There was a considerable decrease in Cladosporium sp., Trichoderma sp. and A. flavus culture. These results indicated great potential of using appropriate saprophyte fungi for biological control of Trichostrongylidae family larvae in sheep. Two factors including adaptability to the environment and ability to produce extracellular enzymes which contribute in the process of infection are the major characteristics of selecting potentially suitable fungus to be employed as an agent for biocontrol (18, 19). In the current research, three fungi Derecselera, Trichothecium, Curvularia species did not show nematophagous activity against Trichostrongylidae family larvae in sheep. To employ fungi isolates as biological control, identifying the factors affecting natural control of nematodes is necessary. The in vitro efficacy of predacious fungal isolates on parasitic nematodes of cattle, Cooperia punctata and Haemonchus placei has been indicated by a previous study (20). In addition, the in vivo biological control of parasites is shown in bovine by nematode-trapping fungi (21).
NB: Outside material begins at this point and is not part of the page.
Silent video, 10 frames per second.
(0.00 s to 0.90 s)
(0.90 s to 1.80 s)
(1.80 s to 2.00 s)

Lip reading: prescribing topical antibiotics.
Other researchers reported the capability of A. robusta isolates in the biological control of nematode parasites in bovine gastrointestinal. It seems that D. flagrans has nematocidal activity; hence, it is used to control Ostertagia sp., Cooperia sp., Dictyocaulus sp. and H. contortus (22-24). One of the predatory fungi that make tridimensional nets is Arthrobotrys genus. This fungus consists of one to three cells covered with adhesive material. In spite of the kind of trap, the entrapped nematode ineffectively struggle for relieve themselves (25). Free-living nematodes of Panagrellus sp. are used in many laboratories across the world. This nematode is used as bait for the isolation and predation experiments of nematophagous fungi. In trapping tests by Gomes et al. Panagrellus sp. showed high susceptibility to predation by the entire genus Monacrosporium isolates (26).
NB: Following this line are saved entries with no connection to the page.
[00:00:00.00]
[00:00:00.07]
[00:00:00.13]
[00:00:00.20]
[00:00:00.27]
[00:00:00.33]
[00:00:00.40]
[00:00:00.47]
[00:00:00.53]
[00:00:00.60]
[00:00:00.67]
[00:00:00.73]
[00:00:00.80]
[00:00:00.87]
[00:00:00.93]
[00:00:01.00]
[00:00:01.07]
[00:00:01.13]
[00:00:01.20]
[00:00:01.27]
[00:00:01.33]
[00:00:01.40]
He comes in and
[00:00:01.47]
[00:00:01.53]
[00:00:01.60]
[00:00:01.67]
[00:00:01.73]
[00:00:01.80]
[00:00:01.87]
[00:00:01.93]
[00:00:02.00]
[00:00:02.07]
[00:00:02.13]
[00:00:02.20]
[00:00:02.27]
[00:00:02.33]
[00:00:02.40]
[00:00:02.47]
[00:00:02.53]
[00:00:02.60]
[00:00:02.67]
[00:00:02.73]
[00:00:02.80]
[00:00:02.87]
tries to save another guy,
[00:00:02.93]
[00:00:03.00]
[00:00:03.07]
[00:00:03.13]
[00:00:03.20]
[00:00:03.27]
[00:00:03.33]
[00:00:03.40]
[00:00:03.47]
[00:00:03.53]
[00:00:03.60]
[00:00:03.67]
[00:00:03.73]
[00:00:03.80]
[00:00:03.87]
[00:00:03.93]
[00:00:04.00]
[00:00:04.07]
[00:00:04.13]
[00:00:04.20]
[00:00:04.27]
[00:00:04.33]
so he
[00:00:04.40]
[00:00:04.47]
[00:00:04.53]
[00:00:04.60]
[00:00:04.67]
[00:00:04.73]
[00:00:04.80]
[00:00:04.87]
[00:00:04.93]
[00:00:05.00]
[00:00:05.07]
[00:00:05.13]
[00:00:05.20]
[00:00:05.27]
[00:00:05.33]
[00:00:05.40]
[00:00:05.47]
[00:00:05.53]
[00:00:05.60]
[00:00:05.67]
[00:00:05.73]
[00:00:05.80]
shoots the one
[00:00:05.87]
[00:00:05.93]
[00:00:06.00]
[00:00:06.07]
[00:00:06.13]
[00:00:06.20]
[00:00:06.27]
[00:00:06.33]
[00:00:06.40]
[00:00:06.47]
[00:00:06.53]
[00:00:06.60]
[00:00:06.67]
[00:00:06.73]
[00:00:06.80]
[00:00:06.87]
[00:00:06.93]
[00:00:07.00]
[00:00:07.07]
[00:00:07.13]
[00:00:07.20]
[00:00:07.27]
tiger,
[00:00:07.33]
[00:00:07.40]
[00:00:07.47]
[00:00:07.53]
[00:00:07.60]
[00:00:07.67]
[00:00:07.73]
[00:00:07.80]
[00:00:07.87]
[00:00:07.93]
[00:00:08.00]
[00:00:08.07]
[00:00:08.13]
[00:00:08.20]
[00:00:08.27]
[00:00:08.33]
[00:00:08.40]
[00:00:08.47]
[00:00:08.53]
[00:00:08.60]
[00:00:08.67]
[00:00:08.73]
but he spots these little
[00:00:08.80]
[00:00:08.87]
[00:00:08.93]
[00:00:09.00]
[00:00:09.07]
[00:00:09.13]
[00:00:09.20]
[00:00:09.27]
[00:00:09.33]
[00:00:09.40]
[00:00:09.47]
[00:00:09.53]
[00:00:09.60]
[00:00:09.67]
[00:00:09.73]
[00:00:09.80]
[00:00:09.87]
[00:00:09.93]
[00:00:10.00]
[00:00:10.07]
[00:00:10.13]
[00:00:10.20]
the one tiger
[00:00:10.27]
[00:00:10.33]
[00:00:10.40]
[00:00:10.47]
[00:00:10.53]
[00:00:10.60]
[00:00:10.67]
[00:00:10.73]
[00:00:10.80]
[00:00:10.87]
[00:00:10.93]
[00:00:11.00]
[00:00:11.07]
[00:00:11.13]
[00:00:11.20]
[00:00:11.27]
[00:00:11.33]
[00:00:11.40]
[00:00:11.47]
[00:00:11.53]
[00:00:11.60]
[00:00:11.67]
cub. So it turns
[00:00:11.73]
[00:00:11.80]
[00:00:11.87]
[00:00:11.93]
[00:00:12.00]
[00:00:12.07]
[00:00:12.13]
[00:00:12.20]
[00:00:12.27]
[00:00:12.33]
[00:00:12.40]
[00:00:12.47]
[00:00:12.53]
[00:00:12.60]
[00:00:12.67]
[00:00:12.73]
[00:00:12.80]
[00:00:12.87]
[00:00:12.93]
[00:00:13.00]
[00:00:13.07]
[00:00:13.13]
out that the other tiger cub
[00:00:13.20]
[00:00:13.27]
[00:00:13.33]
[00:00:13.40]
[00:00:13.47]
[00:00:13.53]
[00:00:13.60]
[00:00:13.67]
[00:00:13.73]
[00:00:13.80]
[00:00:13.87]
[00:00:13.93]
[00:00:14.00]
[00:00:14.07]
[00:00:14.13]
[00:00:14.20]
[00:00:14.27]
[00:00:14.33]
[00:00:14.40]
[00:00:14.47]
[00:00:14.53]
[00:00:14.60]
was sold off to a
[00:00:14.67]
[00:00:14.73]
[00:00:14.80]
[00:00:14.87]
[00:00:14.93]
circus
The larvae nematodes are reduced, particularly in young lambs. Also, Duddingtonia flagrans can be as potential tool for biological controlling of nematodes by nematode-destroying ability. The fungus creates sticky traps and seizes developing larval stages of parasitic nematodes in the feces of animals (27). After feeding the grazing sheep with the spores of D. flagrans, biological control has become an important tool in maintaining an appropriate system of sheep products. Regarding the time of infection, the fungus has various effects including decrease in the population of mature females, fecundity, and eggs parasitism (23). In conclusion, the studied fungal isolates could be applied as a suitable alternative to resolve the problems related to nematode infection. Compared with the chemical compounds, biological control agents need longer time and have lower ability to rapidly control of the nematodes infection. Combination of two methods for effective nematodes control program may be considered. In addition, more in vivo surveys are required to choose isolates which affect nematodes larvae in the environment.